Watch Me Fall (Ross Siblings, #5)(27)
“Yeah.”
“What the hell are you doing, weaseling your way in?”
Now he was pissed. If he and Shelly did have a fight, it was always because that name had come out of someone’s mouth. Anyone’s. It didn’t matter whose. But an accusation like that was uncalled for. “I’m not doing anything,” he bit out. “I told you what happened. I helped her out, she made us dinner. Yes, you are making a big deal out of it. Stop.”
“Fine. Will you see the girls tomorrow?”
He saw them every Wednesday night. “Why the hell wouldn’t I?”
“Go ahead and pick them up from school, if you want.”
“All right.” They hung up then, with a ton of angry words left unsaid on her part, he was sure. But, as she’d once told him, she was sick of the fight. She never won. What she didn’t realize was that he didn’t either. At least, living like this damn sure didn’t feel like a victory of any sort. It felt like his goddamn heart was being torn from his chest. Aching over what he couldn’t have, how he’d allowed that pain to fester and rot through every good thing in his life. Tearing apart his family, his kids, hurting a good woman who loved him.
Wednesday afternoon, his daughters climbed up into the backseat of his truck at the elementary school with grim faces. They buckled their seat belts with barely a word, each staring out her respective window as rain drooled down and he questioned them about their day and what they’d learned. Finally, his knuckles white on the steering wheel, he asked, “What’s the matter?”
It was Mia, sitting on the passenger side, who met his gaze in the rearview mirror. He couldn’t mistake the little spark of accusation in his daughter’s eyes. “Momma cried all night.”
Fuck it. He gave up.
***
Work profoundly sucked the rest of that week. Ghost was moody; Janelle was quiet. Tay was his usual self, as far as Starla could tell, but he usually fed off Ghost’s bullshit, and Ghost wasn’t dishing it out. Plus, it rained. Every day. It cast a gloom across everything. The sky was such a heavy lead gray, day after day, that she wondered if the sun even existed behind the bank of storm clouds anymore. Maybe it had gone out, like any hope she’d fostered since her Sunday-night dinner.
Jared had made no attempt whatsoever to contact her. She was angry for even allowing herself to feel disappointment. A good guy, a devoted father, someone who was husband material—guys like that weren’t interested in her. And, hey, it was okay. She wasn’t usually interested in guys like that. But she’d kind of liked this one. Maybe she should’ve put herself out there a little more when she had the chance. Obviously, she hadn’t made much of an impression.

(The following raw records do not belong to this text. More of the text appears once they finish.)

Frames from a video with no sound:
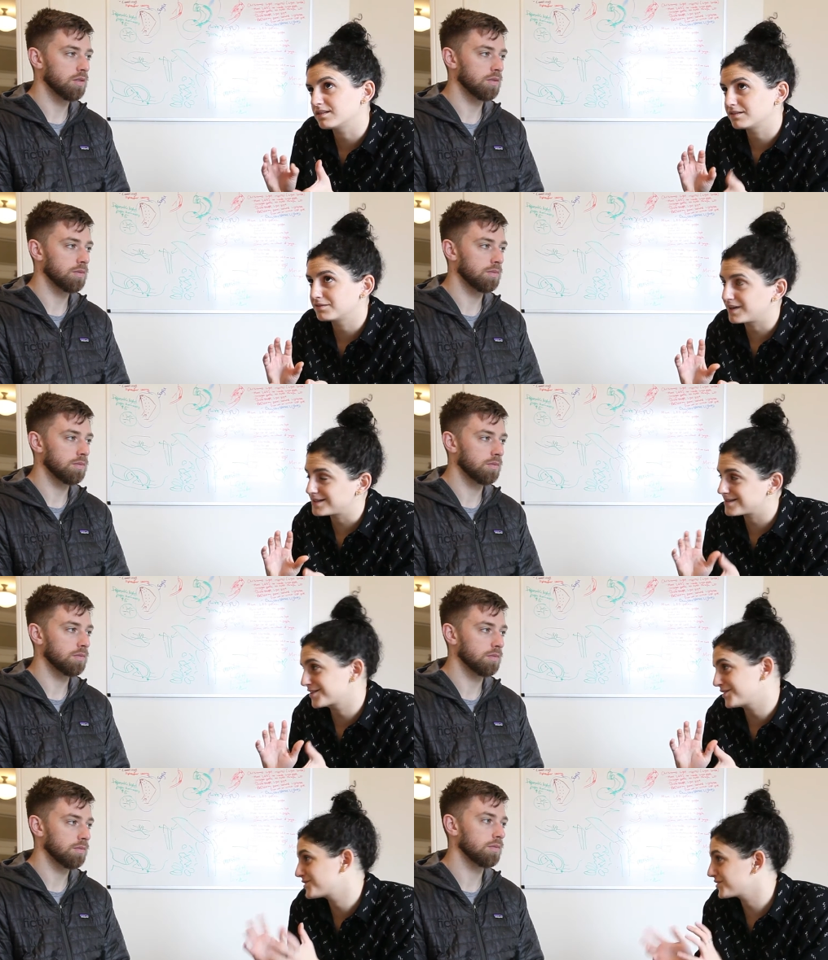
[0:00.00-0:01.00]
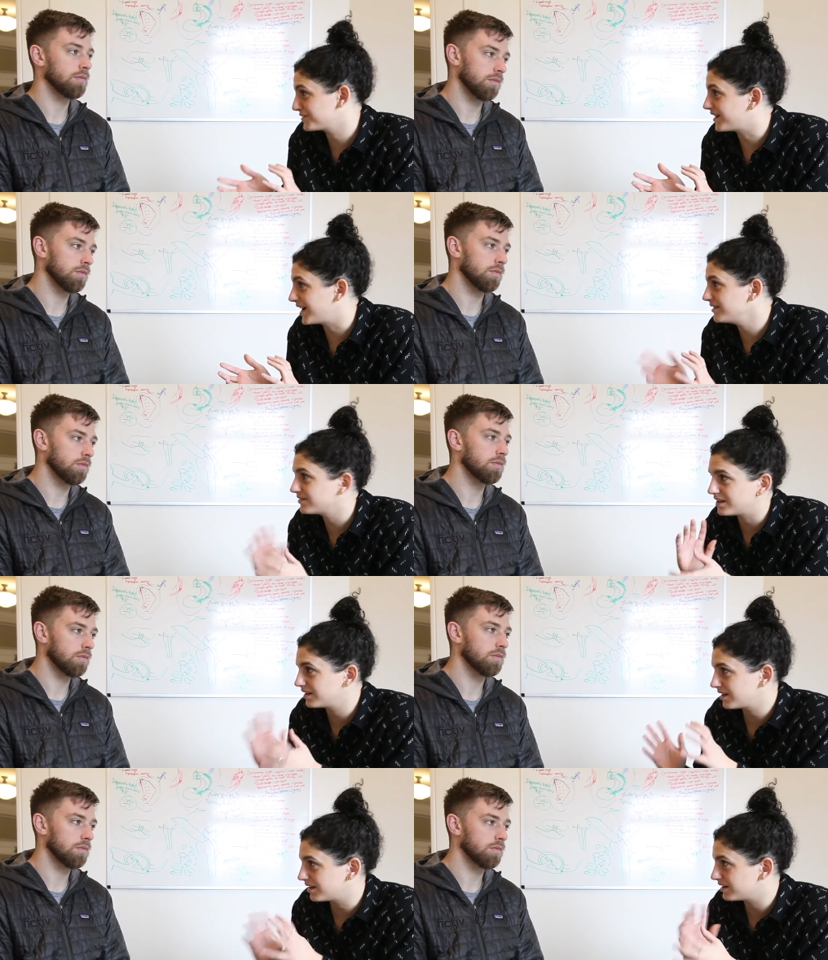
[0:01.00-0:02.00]
Speaker 1: the device is going to survive, and
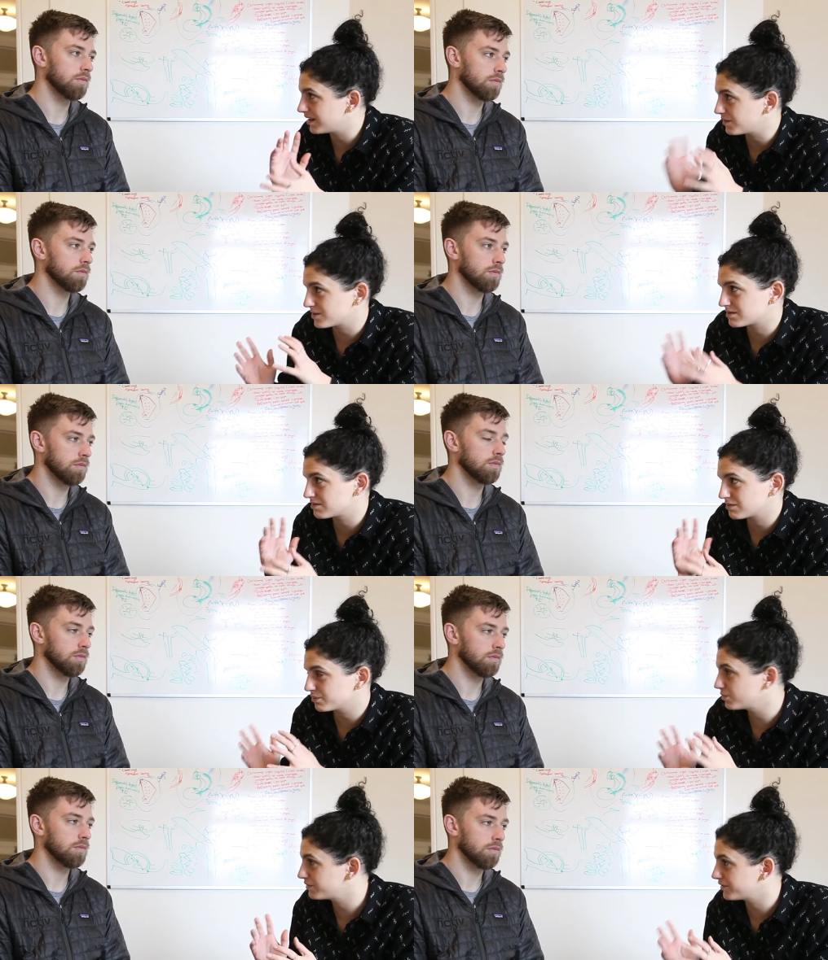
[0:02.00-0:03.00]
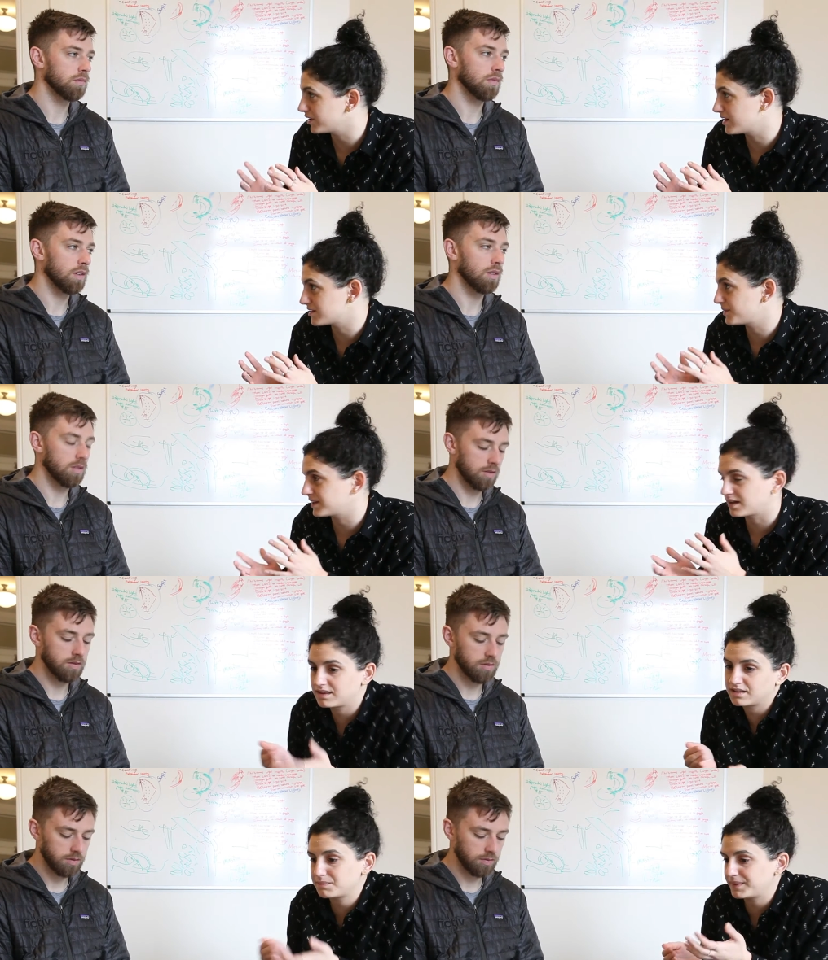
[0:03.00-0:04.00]
then that was the rule for us. But I
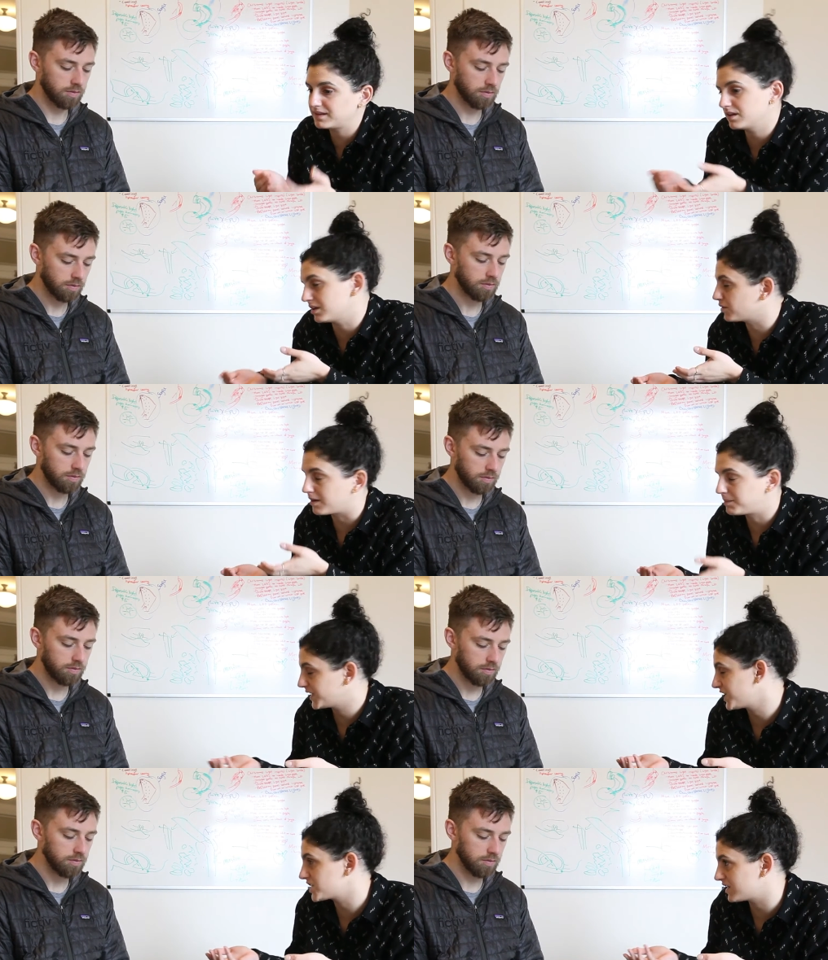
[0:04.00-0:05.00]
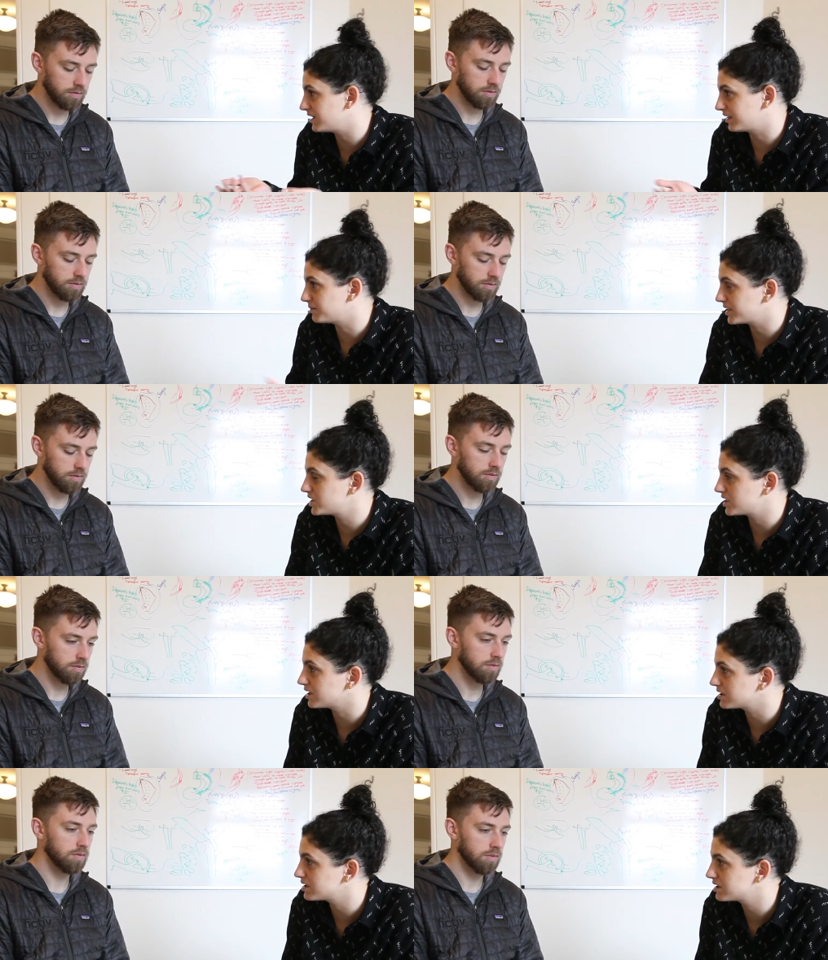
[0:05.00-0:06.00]
think depending on your application, that might
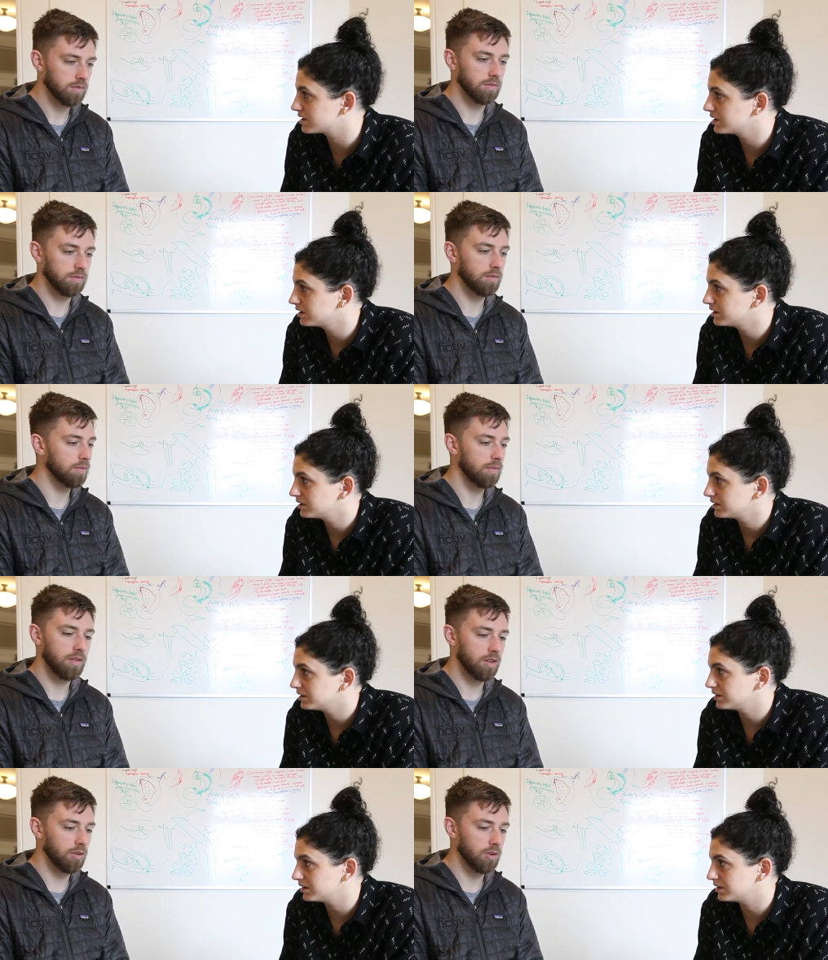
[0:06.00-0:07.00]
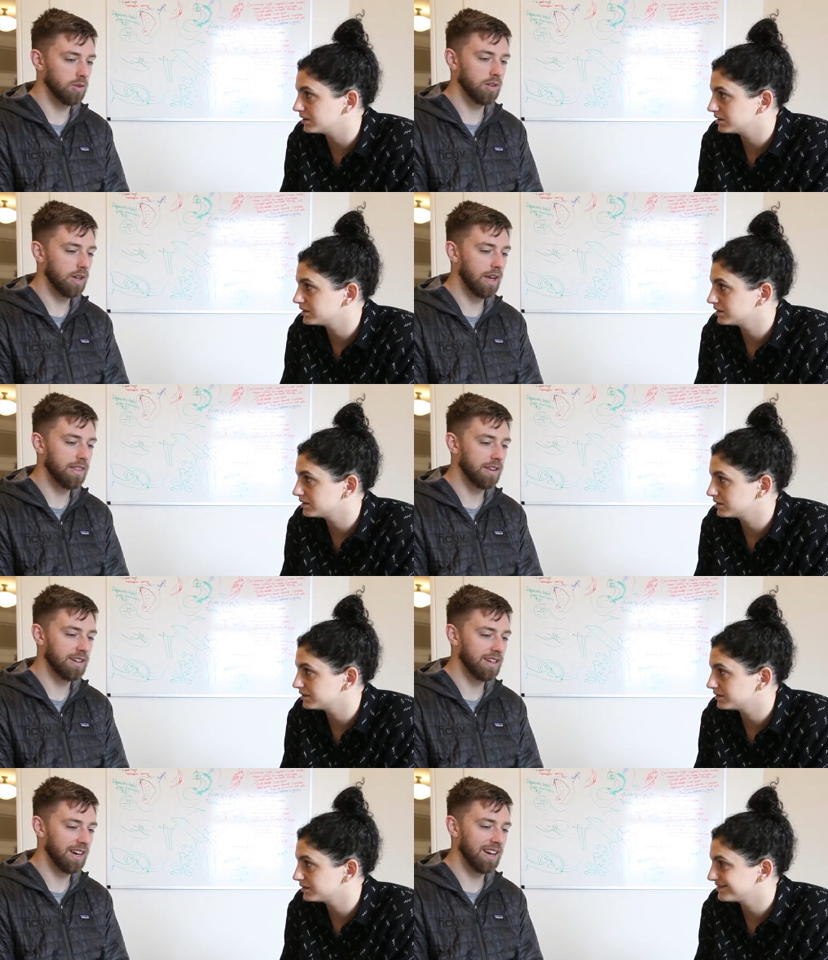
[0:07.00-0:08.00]
change.
Speaker 2: Mm-hmm. So yeah. cool. I
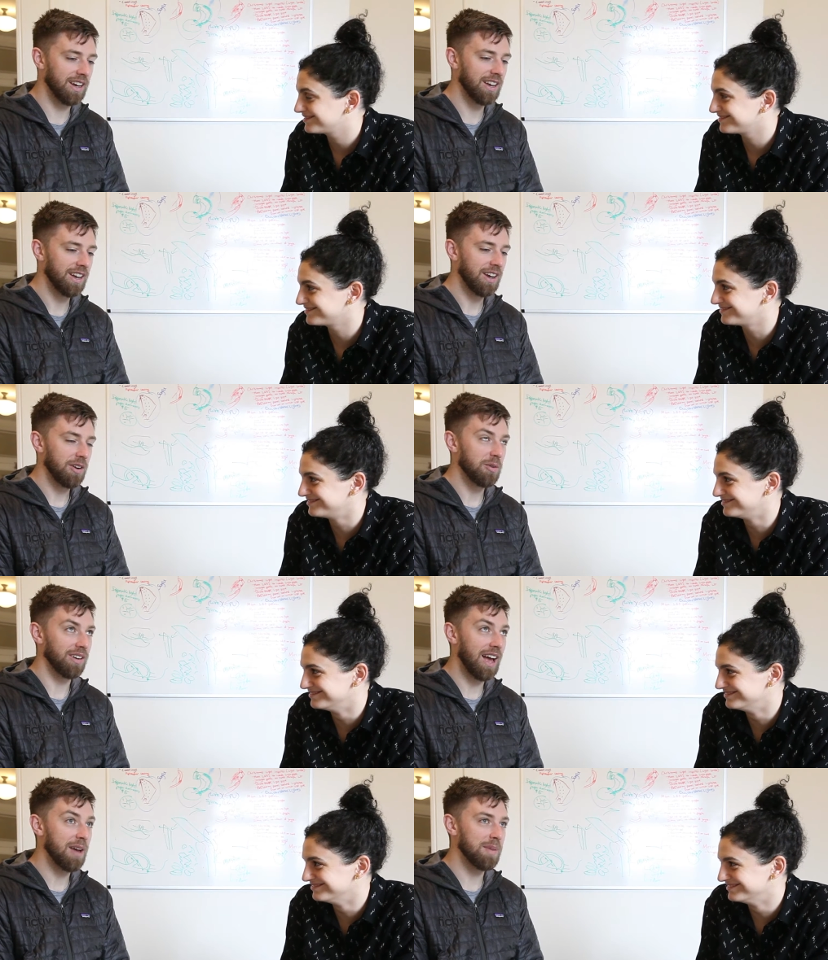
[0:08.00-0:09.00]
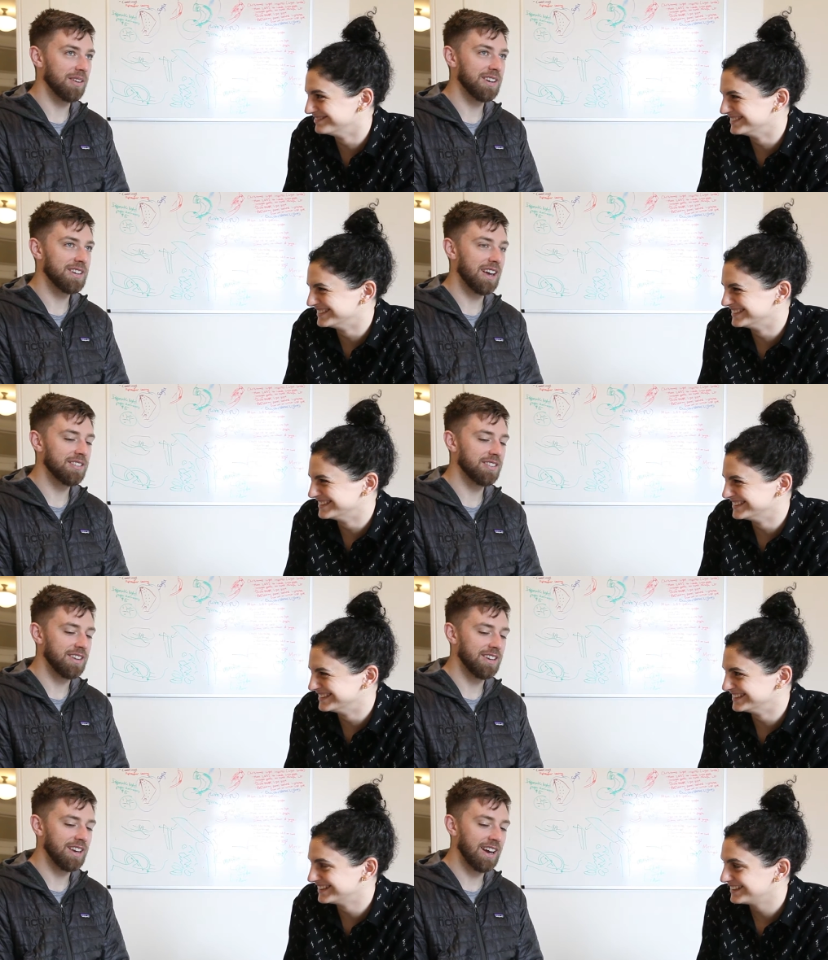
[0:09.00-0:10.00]
think uh, reliability test,
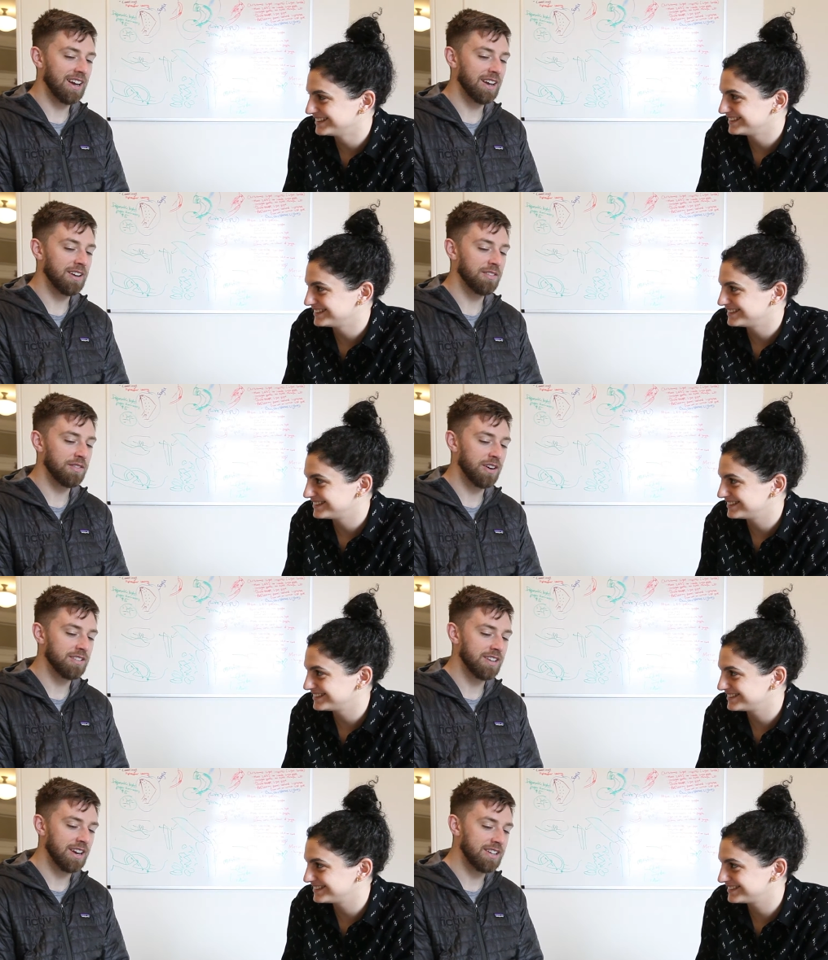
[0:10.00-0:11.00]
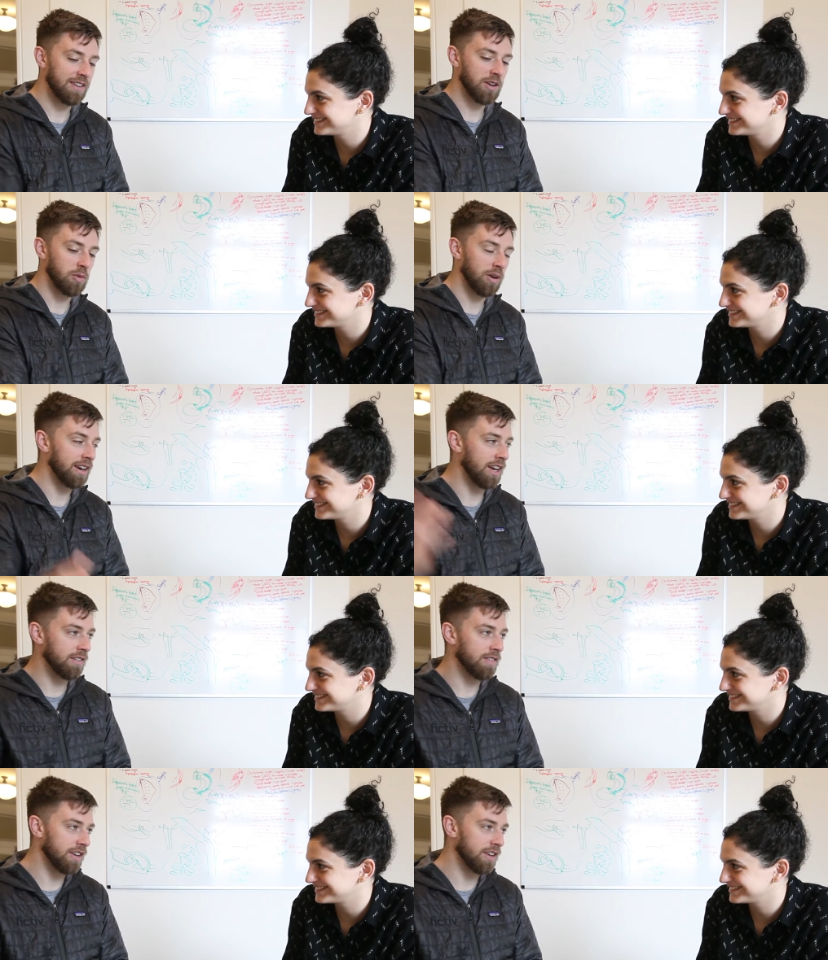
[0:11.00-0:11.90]
the uh, very scientific one of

The weekend passed with little incident, except for the screaming match she and Doug got into when he spilled beer all over the couch she’d paid for. Maybe Julie didn’t care if their shit got ruined and the house smelled like a brewery, but Starla did. She was called everything in the exchange from a bitch to a slut to a cunt, and while she matched him in the name-calling department, he stunned even her with his vitriol. It left her shaken. Julie was at work and didn’t witness the explosion, so naturally she would adopt her typical “he says one thiiiing/you say anotherrrr/I wasn’t there so I don’t knowwww” stance. Starla had left, driving around aimlessly for a while, then hanging out at Dermamania with a cheap bottle of merlot, drawing and drinking and blaring music as loud as she f*cking wanted. She considered sleeping there, but that * wasn’t going to chase her from her own bed. He brooded in silence when she came back, and they managed to successfully ignore each other for the rest of the weekend.
“I’ve got to get away from here,” she confided to Janelle the following Tuesday as the two of them stood in the break room for their coffee fix. “Out of my house, out of here—” She gestured around. “Things couldn’t suck any harder right now.”
“It’ll get better,” her pixie-ish coworker assured her sympathetically. “Babe, find another roommate. Put out an ad or something. I wish you could crash with me until you find one. I just do not have the space.”
“Oh, I know. That wasn’t what I was getting at.” The last thing she wanted was the added guilt of being a burden on her friend. Jan had a cute little studio, perfect for one person and only one person, and Jan liked it that way. Starla couldn’t blame her. If she could find a little nest that was all her own, she would never leave it and never let anyone inside.
When the sound of the side door opening reached them, the girls frowned at each other. It was always locked unless one of them had stepped out. Starla walked to the break room door and stuck her head out into the hallway, sucking in a breath as she saw Brian turn the corner to disappear into his office. Candace’s voice drifted out too, laughing at something he’d said. She must have gone in before him.
Janelle gave a squeal and brushed around Starla on her way out. “I bet they brought the baby!”
Starla, realizing her mouth had gone desert dry, swallowed around the lump building in her throat. Get out, get out, gotta get out. Yep.
She absolutely did not think she could face the physical product of Brian and Candace’s immense love without going into screaming hysterics. The happy sounds of reunion drifted in from the office, Janelle continuing to squeal, Candace laughing, Brian no doubt beaming his fatherly pride.